### Collected data entries
--
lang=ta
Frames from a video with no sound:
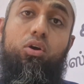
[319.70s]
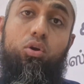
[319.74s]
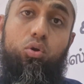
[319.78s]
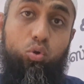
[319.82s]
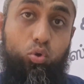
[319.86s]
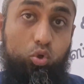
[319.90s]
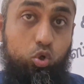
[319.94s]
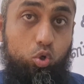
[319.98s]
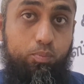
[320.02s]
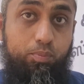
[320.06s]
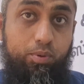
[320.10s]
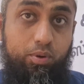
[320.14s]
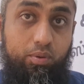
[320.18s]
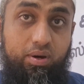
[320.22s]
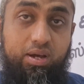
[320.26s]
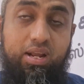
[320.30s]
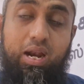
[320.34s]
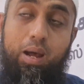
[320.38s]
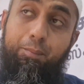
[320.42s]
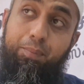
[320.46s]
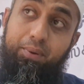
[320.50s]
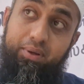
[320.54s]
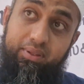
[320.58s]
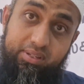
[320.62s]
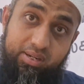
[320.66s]
ருக்கு
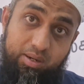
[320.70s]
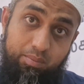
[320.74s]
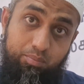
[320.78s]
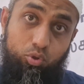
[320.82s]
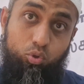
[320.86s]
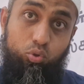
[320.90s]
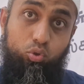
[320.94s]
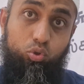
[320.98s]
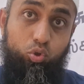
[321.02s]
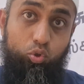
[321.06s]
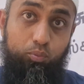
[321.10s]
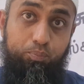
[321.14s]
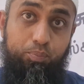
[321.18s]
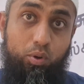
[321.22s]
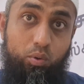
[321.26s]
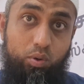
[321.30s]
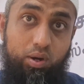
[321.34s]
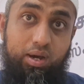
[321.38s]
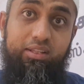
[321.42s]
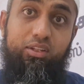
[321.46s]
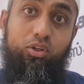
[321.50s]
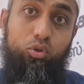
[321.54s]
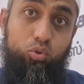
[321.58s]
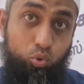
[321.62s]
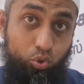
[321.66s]
போவார் அப்புறம் தான் நம்ம ருக்கு
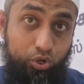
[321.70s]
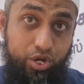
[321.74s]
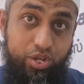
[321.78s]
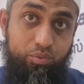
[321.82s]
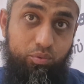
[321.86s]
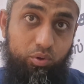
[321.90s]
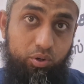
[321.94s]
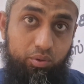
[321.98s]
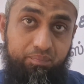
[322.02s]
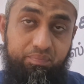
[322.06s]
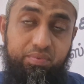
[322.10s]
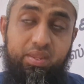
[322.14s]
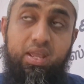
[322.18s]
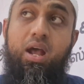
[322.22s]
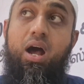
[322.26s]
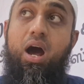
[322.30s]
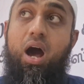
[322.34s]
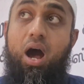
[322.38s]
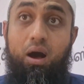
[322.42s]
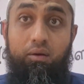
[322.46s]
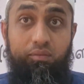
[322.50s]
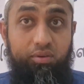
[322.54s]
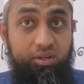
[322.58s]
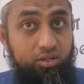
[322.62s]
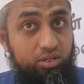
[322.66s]
போவோம் அதோ குனிவோம்
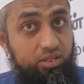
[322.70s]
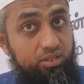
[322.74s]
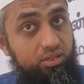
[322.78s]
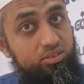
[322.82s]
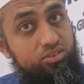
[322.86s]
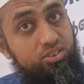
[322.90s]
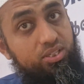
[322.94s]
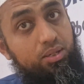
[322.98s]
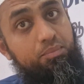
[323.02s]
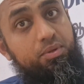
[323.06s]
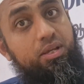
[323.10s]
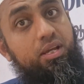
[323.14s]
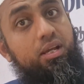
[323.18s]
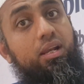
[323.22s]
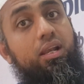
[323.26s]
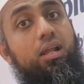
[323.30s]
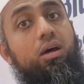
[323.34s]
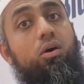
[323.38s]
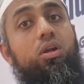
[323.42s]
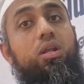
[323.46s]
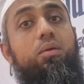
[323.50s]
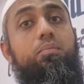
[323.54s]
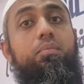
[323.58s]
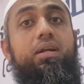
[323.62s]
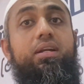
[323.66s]
அவர் சமியல்லா
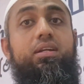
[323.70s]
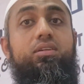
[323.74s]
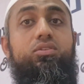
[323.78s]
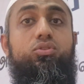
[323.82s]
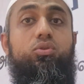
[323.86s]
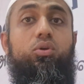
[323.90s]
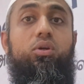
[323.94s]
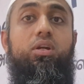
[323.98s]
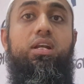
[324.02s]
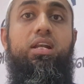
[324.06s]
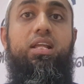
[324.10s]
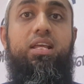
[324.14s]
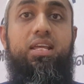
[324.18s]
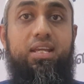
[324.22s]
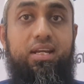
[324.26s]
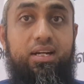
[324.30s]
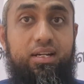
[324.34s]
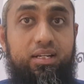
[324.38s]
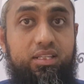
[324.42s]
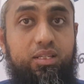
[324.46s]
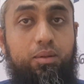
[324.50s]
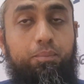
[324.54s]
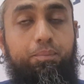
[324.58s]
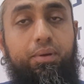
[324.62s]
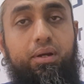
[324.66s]
அலிமன் சொல்லி
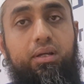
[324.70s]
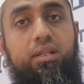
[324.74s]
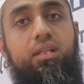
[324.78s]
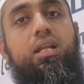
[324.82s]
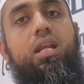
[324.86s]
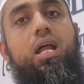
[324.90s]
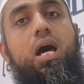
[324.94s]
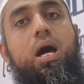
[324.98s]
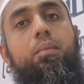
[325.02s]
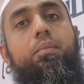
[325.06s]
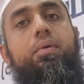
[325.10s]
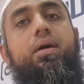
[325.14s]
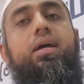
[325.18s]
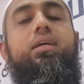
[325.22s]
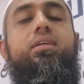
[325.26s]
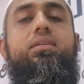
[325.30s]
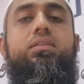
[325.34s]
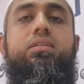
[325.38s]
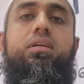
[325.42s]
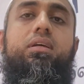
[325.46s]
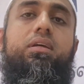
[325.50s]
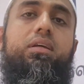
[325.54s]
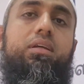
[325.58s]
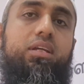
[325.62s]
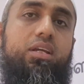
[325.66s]
எழுந்த பிறகு தான் நாம்
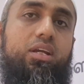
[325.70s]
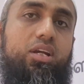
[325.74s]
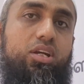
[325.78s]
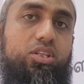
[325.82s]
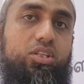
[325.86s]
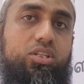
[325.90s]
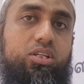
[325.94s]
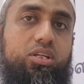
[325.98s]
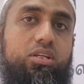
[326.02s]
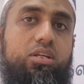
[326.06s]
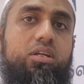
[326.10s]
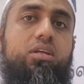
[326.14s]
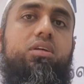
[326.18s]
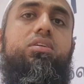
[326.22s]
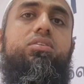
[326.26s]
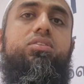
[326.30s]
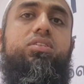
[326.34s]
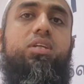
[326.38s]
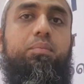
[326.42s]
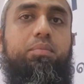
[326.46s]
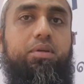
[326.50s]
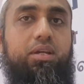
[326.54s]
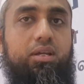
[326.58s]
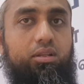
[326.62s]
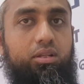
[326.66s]
எழுந்து
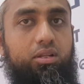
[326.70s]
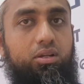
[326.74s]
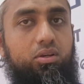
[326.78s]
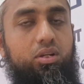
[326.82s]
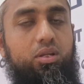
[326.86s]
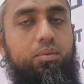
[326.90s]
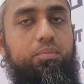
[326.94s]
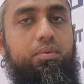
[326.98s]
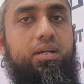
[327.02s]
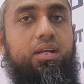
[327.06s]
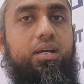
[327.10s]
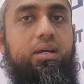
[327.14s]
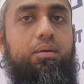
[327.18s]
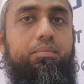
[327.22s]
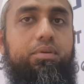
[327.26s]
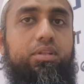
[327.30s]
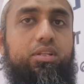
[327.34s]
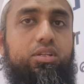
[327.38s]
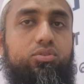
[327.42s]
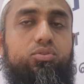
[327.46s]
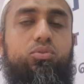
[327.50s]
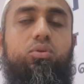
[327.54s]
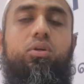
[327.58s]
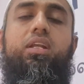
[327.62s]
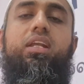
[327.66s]
சமய அல்லா அலிமன்
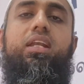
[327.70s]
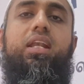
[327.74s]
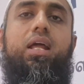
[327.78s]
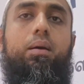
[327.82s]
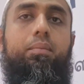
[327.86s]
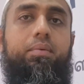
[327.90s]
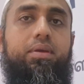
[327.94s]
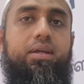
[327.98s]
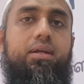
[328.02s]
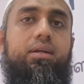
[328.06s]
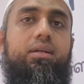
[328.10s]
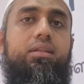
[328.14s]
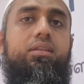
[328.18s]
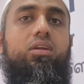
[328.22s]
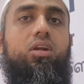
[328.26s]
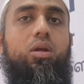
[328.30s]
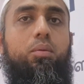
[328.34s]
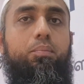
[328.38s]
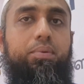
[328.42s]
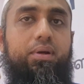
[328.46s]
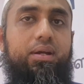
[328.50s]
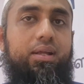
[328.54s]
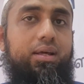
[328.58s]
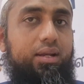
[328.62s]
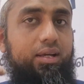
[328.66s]
ஹமீதை சொல்லி நாம் எழுந்து
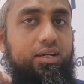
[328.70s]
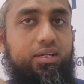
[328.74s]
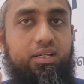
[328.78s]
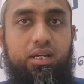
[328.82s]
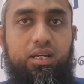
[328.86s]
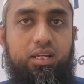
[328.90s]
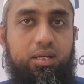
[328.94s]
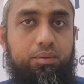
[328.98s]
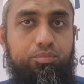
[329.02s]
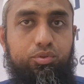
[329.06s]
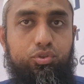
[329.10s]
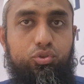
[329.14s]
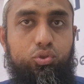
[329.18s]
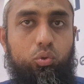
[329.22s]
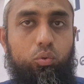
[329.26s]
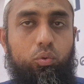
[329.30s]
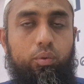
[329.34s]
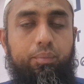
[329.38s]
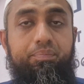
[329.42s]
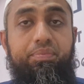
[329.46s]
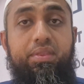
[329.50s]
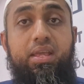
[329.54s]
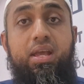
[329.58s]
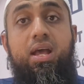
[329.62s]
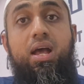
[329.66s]
ரப்பனா லக்கல் ஹம்
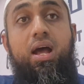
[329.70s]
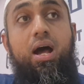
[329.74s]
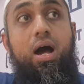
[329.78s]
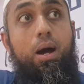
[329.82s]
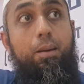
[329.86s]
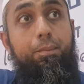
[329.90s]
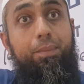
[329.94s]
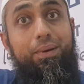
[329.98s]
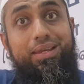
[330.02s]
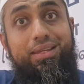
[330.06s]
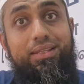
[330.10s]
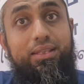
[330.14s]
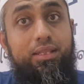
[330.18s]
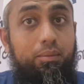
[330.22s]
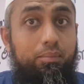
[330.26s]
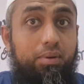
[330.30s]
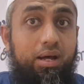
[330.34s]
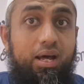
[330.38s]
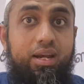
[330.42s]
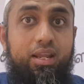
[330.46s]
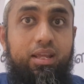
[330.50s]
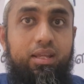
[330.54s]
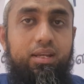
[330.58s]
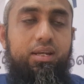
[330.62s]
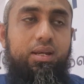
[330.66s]
சொல்லுவோம் அப்போ இந்த
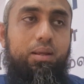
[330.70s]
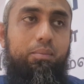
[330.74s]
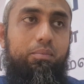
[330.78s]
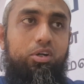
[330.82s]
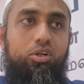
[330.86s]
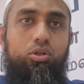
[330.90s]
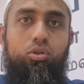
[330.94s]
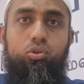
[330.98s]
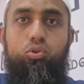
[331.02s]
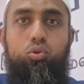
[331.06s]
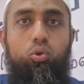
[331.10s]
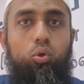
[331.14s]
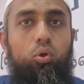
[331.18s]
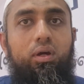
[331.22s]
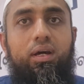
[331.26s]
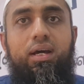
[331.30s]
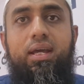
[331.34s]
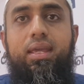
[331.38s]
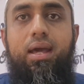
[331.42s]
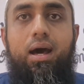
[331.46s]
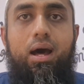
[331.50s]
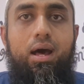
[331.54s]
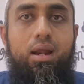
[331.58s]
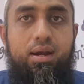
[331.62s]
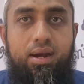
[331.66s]
மாதிரி நமக்கு தொழுகை
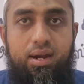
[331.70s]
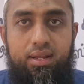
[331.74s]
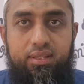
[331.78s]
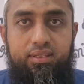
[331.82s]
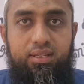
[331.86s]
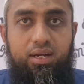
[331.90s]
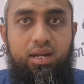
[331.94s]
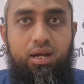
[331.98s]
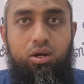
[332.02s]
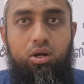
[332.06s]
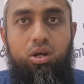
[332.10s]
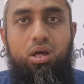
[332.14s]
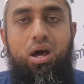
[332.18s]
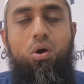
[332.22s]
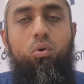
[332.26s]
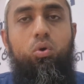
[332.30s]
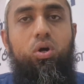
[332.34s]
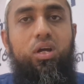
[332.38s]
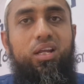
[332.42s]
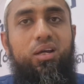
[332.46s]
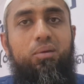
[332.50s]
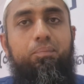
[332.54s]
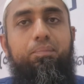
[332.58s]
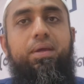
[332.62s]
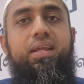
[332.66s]
யார் நடத்துகிறாங்களோ
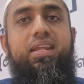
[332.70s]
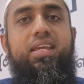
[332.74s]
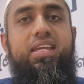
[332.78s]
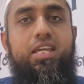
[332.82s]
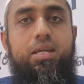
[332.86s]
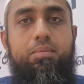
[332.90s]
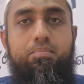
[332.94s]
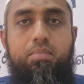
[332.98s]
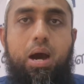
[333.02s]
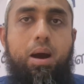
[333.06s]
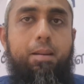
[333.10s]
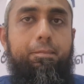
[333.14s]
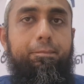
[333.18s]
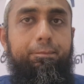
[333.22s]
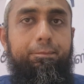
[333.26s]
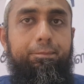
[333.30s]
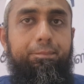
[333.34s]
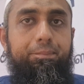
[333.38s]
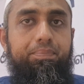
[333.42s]
அவங்களுக்கு பேர் இமாம்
--
### What to do
Excluding the pictures, transcribe all of the entries exactly.

### Written answer
lang=ta
Frames from a video with no sound:
[319.70s]
[319.74s]
[319.78s]
[319.82s]
[319.86s]
[319.90s]
[319.94s]
[319.98s]
[320.02s]
[320.06s]
[320.10s]
[320.14s]
[320.18s]
[320.22s]
[320.26s]
[320.30s]
[320.34s]
[320.38s]
[320.42s]
[320.46s]
[320.50s]
[320.54s]
[320.58s]
[320.62s]
[320.66s]
ருக்கு
[320.70s]
[320.74s]
[320.78s]
[320.82s]
[320.86s]
[320.90s]
[320.94s]
[320.98s]
[321.02s]
[321.06s]
[321.10s]
[321.14s]
[321.18s]
[321.22s]
[321.26s]
[321.30s]
[321.34s]
[321.38s]
[321.42s]
[321.46s]
[321.50s]
[321.54s]
[321.58s]
[321.62s]
[321.66s]
போவார் அப்புறம் தான் நம்ம ருக்கு
[321.70s]
[321.74s]
[321.78s]
[321.82s]
[321.86s]
[321.90s]
[321.94s]
[321.98s]
[322.02s]
[322.06s]
[322.10s]
[322.14s]
[322.18s]
[322.22s]
[322.26s]
[322.30s]
[322.34s]
[322.38s]
[322.42s]
[322.46s]
[322.50s]
[322.54s]
[322.58s]
[322.62s]
[322.66s]
போவோம் அதோ குனிவோம்
[322.70s]
[322.74s]
[322.78s]
[322.82s]
[322.86s]
[322.90s]
[322.94s]
[322.98s]
[323.02s]
[323.06s]
[323.10s]
[323.14s]
[323.18s]
[323.22s]
[323.26s]
[323.30s]
[323.34s]
[323.38s]
[323.42s]
[323.46s]
[323.50s]
[323.54s]
[323.58s]
[323.62s]
[323.66s]
அவர் சமியல்லா
[323.70s]
[323.74s]
[323.78s]
[323.82s]
[323.86s]
[323.90s]
[323.94s]
[323.98s]
[324.02s]
[324.06s]
[324.10s]
[324.14s]
[324.18s]
[324.22s]
[324.26s]
[324.30s]
[324.34s]
[324.38s]
[324.42s]
[324.46s]
[324.50s]
[324.54s]
[324.58s]
[324.62s]
[324.66s]
அலிமன் சொல்லி
[324.70s]
[324.74s]
[324.78s]
[324.82s]
[324.86s]
[324.90s]
[324.94s]
[324.98s]
[325.02s]
[325.06s]
[325.10s]
[325.14s]
[325.18s]
[325.22s]
[325.26s]
[325.30s]
[325.34s]
[325.38s]
[325.42s]
[325.46s]
[325.50s]
[325.54s]
[325.58s]
[325.62s]
[325.66s]
எழுந்த பிறகு தான் நாம்
[325.70s]
[325.74s]
[325.78s]
[325.82s]
[325.86s]
[325.90s]
[325.94s]
[325.98s]
[326.02s]
[326.06s]
[326.10s]
[326.14s]
[326.18s]
[326.22s]
[326.26s]
[326.30s]
[326.34s]
[326.38s]
[326.42s]
[326.46s]
[326.50s]
[326.54s]
[326.58s]
[326.62s]
[326.66s]
எழுந்து
[326.70s]
[326.74s]
[326.78s]
[326.82s]
[326.86s]
[326.90s]
[326.94s]
[326.98s]
[327.02s]
[327.06s]
[327.10s]
[327.14s]
[327.18s]
[327.22s]
[327.26s]
[327.30s]
[327.34s]
[327.38s]
[327.42s]
[327.46s]
[327.50s]
[327.54s]
[327.58s]
[327.62s]
[327.66s]
சமய அல்லா அலிமன்
[327.70s]
[327.74s]
[327.78s]
[327.82s]
[327.86s]
[327.90s]
[327.94s]
[327.98s]
[328.02s]
[328.06s]
[328.10s]
[328.14s]
[328.18s]
[328.22s]
[328.26s]
[328.30s]
[328.34s]
[328.38s]
[328.42s]
[328.46s]
[328.50s]
[328.54s]
[328.58s]
[328.62s]
[328.66s]
ஹமீதை சொல்லி நாம் எழுந்து
[328.70s]
[328.74s]
[328.78s]
[328.82s]
[328.86s]
[328.90s]
[328.94s]
[328.98s]
[329.02s]
[329.06s]
[329.10s]
[329.14s]
[329.18s]
[329.22s]
[329.26s]
[329.30s]
[329.34s]
[329.38s]
[329.42s]
[329.46s]
[329.50s]
[329.54s]
[329.58s]
[329.62s]
[329.66s]
ரப்பனா லக்கல் ஹம்
[329.70s]
[329.74s]
[329.78s]
[329.82s]
[329.86s]
[329.90s]
[329.94s]
[329.98s]
[330.02s]
[330.06s]
[330.10s]
[330.14s]
[330.18s]
[330.22s]
[330.26s]
[330.30s]
[330.34s]
[330.38s]
[330.42s]
[330.46s]
[330.50s]
[330.54s]
[330.58s]
[330.62s]
[330.66s]
சொல்லுவோம் அப்போ இந்த
[330.70s]
[330.74s]
[330.78s]
[330.82s]
[330.86s]
[330.90s]
[330.94s]
[330.98s]
[331.02s]
[331.06s]
[331.10s]
[331.14s]
[331.18s]
[331.22s]
[331.26s]
[331.30s]
[331.34s]
[331.38s]
[331.42s]
[331.46s]
[331.50s]
[331.54s]
[331.58s]
[331.62s]
[331.66s]
மாதிரி நமக்கு தொழுகை
[331.70s]
[331.74s]
[331.78s]
[331.82s]
[331.86s]
[331.90s]
[331.94s]
[331.98s]
[332.02s]
[332.06s]
[332.10s]
[332.14s]
[332.18s]
[332.22s]
[332.26s]
[332.30s]
[332.34s]
[332.38s]
[332.42s]
[332.46s]
[332.50s]
[332.54s]
[332.58s]
[332.62s]
[332.66s]
யார் நடத்துகிறாங்களோ
[332.70s]
[332.74s]
[332.78s]
[332.82s]
[332.86s]
[332.90s]
[332.94s]
[332.98s]
[333.02s]
[333.06s]
[333.10s]
[333.14s]
[333.18s]
[333.22s]
[333.26s]
[333.30s]
[333.34s]
[333.38s]
[333.42s]
அவங்களுக்கு பேர் இமாம்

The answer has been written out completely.